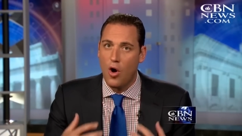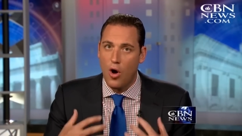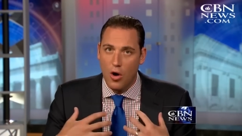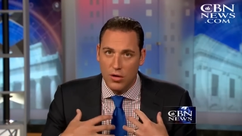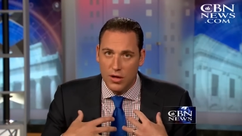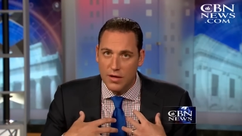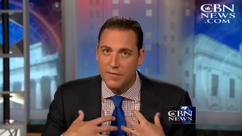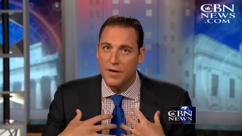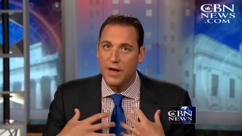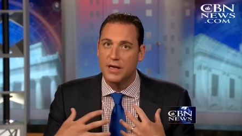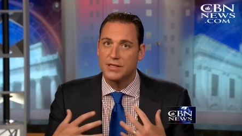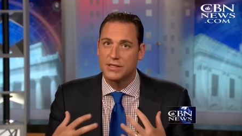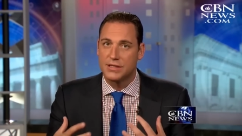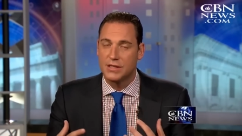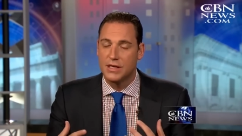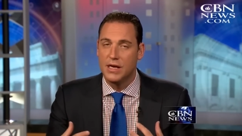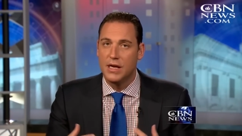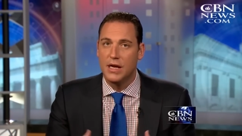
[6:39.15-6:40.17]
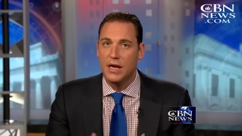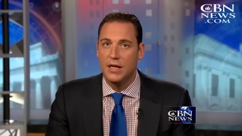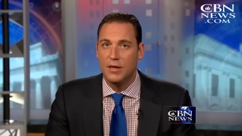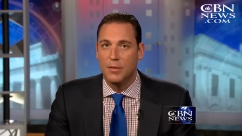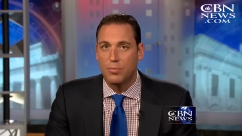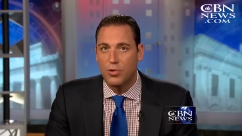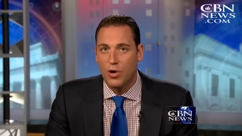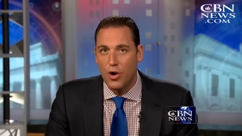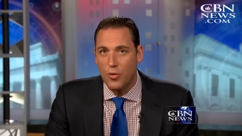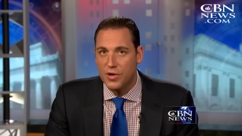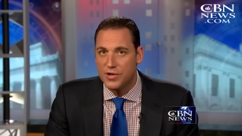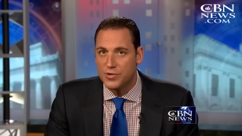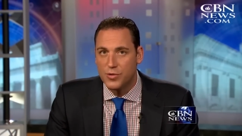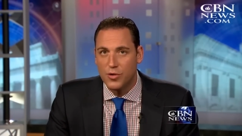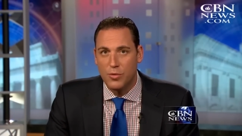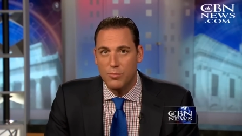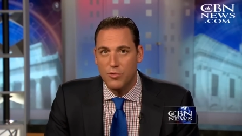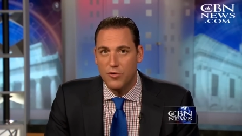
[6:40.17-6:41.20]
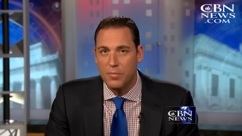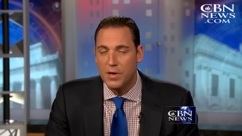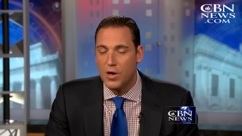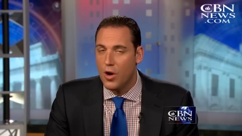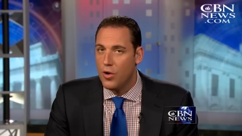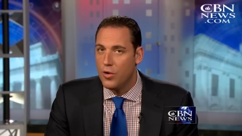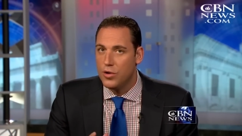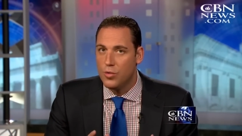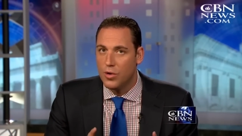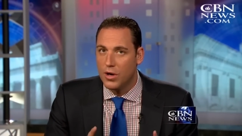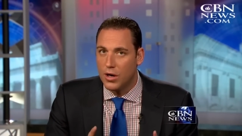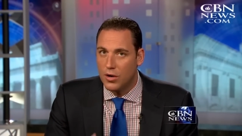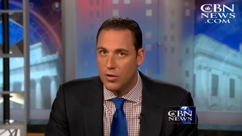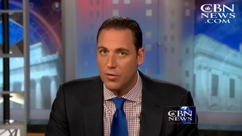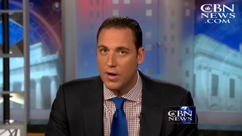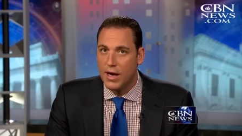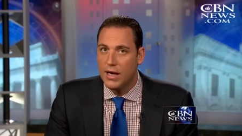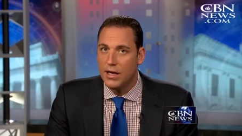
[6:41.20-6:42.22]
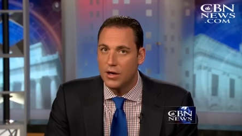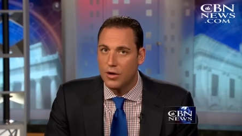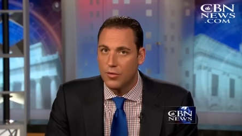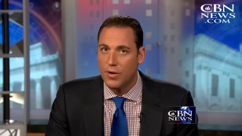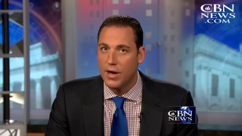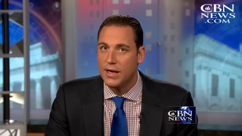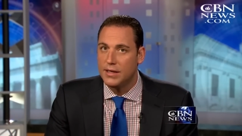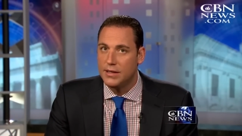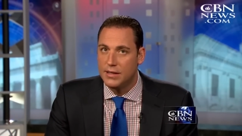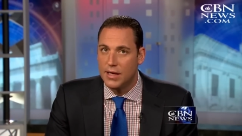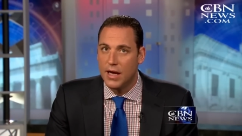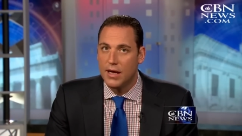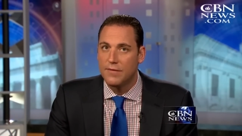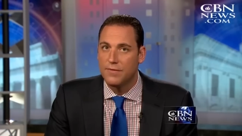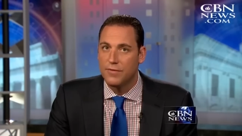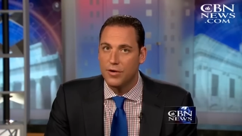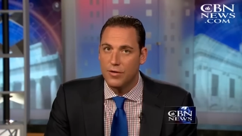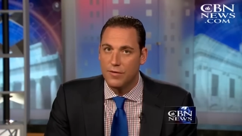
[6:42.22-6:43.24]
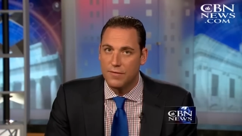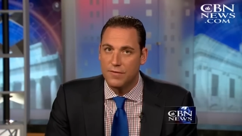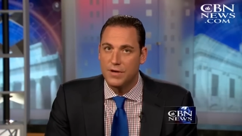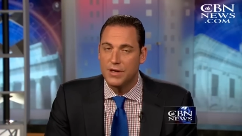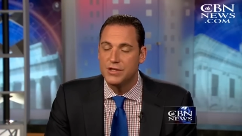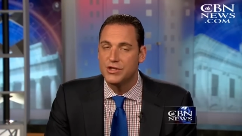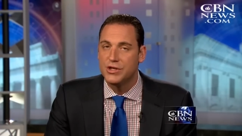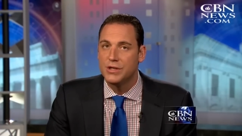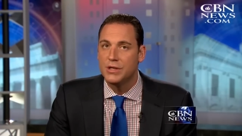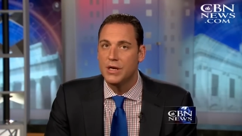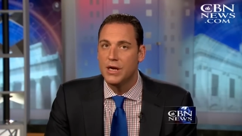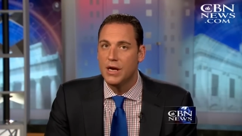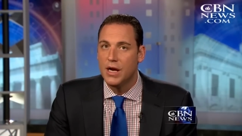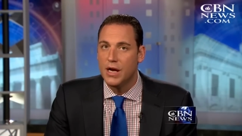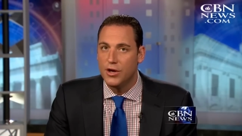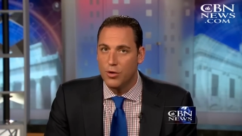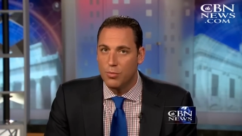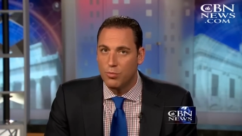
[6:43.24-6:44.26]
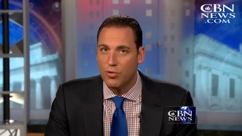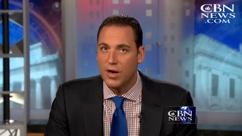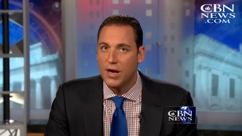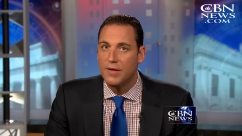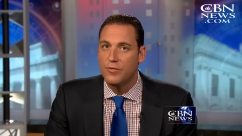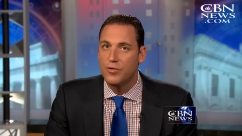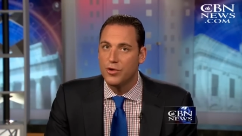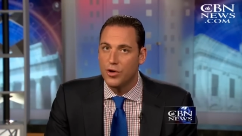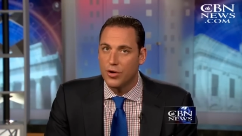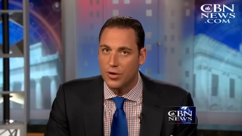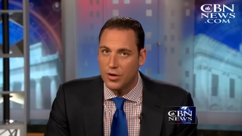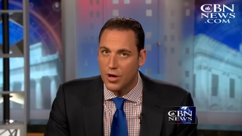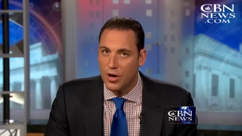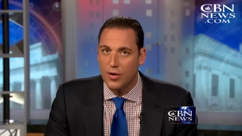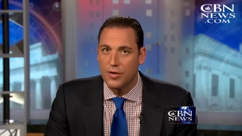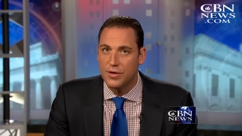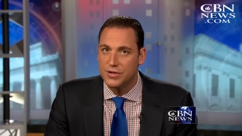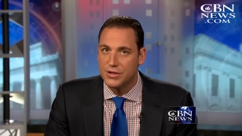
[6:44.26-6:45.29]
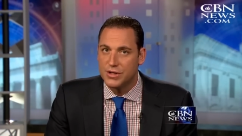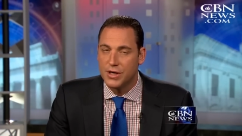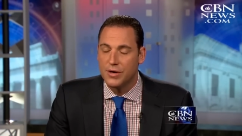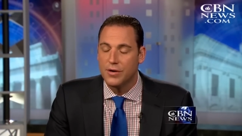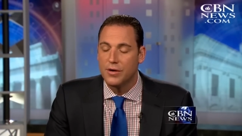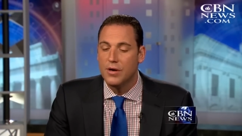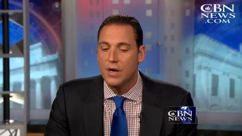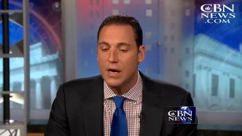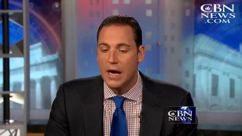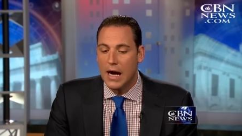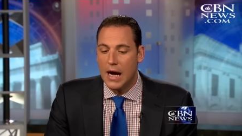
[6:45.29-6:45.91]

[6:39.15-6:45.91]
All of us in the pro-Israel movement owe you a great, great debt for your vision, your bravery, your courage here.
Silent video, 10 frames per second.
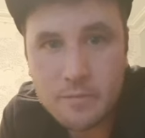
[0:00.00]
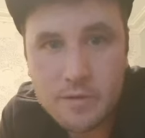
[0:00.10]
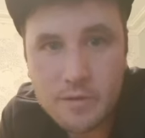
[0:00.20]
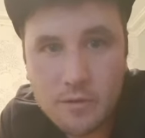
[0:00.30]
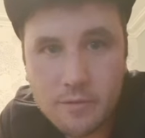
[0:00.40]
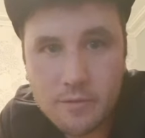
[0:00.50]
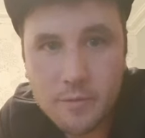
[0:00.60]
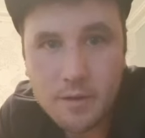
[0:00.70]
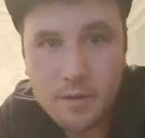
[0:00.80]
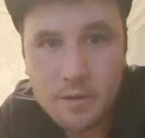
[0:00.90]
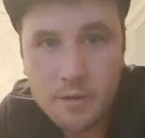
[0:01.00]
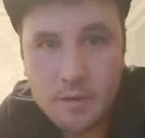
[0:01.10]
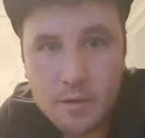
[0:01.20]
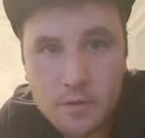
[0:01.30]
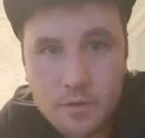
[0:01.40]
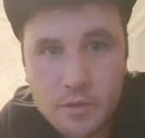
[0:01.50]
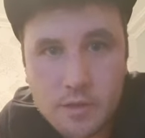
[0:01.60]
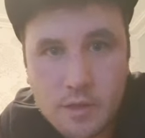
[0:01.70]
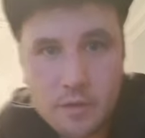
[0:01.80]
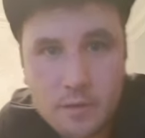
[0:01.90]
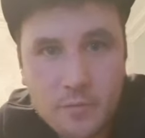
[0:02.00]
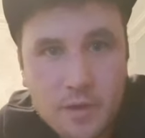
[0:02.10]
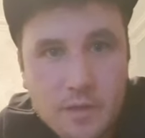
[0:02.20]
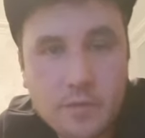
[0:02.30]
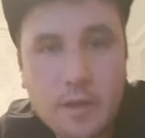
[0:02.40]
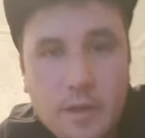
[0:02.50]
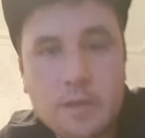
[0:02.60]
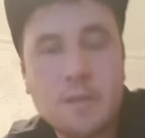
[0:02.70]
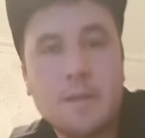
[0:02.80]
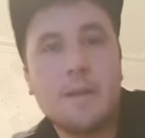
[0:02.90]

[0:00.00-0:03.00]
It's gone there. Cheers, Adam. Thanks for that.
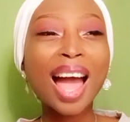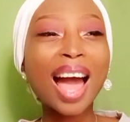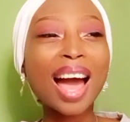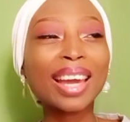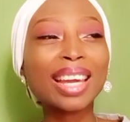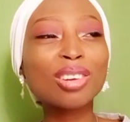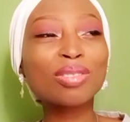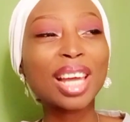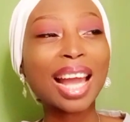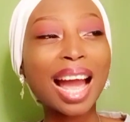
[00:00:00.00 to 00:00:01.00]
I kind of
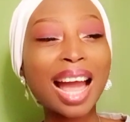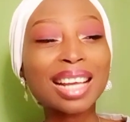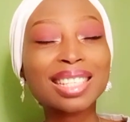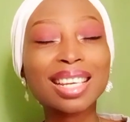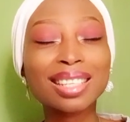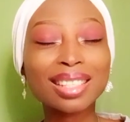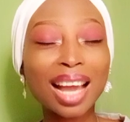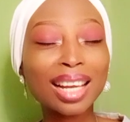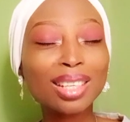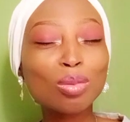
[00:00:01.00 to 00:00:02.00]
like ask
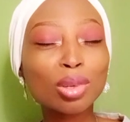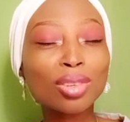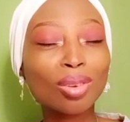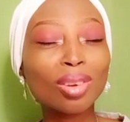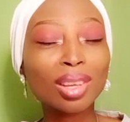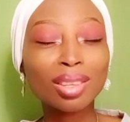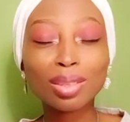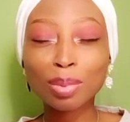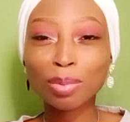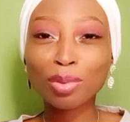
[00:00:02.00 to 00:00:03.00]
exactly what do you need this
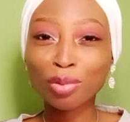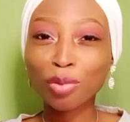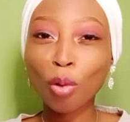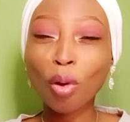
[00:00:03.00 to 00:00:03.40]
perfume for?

* _The problem_:
Leave every image out when you return the material above word for word.

* _Output for this exercise_:
[6:39.15-6:40.17]
[6:40.17-6:41.20]
[6:41.20-6:42.22]
[6:42.22-6:43.24]
[6:43.24-6:44.26]
[6:44.26-6:45.29]
[6:45.29-6:45.91]

[6:39.15-6:45.91]
All of us in the pro-Israel movement owe you a great, great debt for your vision, your bravery, your courage here.
Silent video, 10 frames per second.
[0:00.00]
[0:00.10]
[0:00.20]
[0:00.30]
[0:00.40]
[0:00.50]
[0:00.60]
[0:00.70]
[0:00.80]
[0:00.90]
[0:01.00]
[0:01.10]
[0:01.20]
[0:01.30]
[0:01.40]
[0:01.50]
[0:01.60]
[0:01.70]
[0:01.80]
[0:01.90]
[0:02.00]
[0:02.10]
[0:02.20]
[0:02.30]
[0:02.40]
[0:02.50]
[0:02.60]
[0:02.70]
[0:02.80]
[0:02.90]

[0:00.00-0:03.00]
It's gone there. Cheers, Adam. Thanks for that.
[00:00:00.00 to 00:00:01.00]
I kind of
[00:00:01.00 to 00:00:02.00]
like ask
[00:00:02.00 to 00:00:03.00]
exactly what do you need this
[00:00:03.00 to 00:00:03.40]
perfume for?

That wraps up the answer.